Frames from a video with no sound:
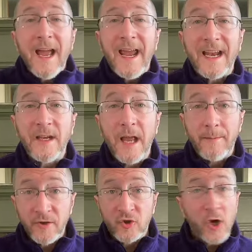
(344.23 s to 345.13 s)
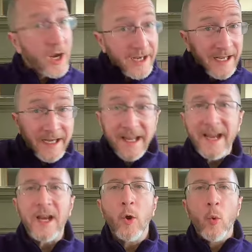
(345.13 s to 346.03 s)
and had been trying it,
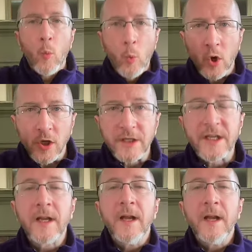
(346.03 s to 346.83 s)
and it worked.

#### [EXERCISE GOAL]
The listing above is to be retyped exactly, with all pictures left out.

#### [WRITTEN RESPONSE]
Frames from a video with no sound:
(344.23 s to 345.13 s)
(345.13 s to 346.03 s)
and had been trying it,
(346.03 s to 346.83 s)
and it worked.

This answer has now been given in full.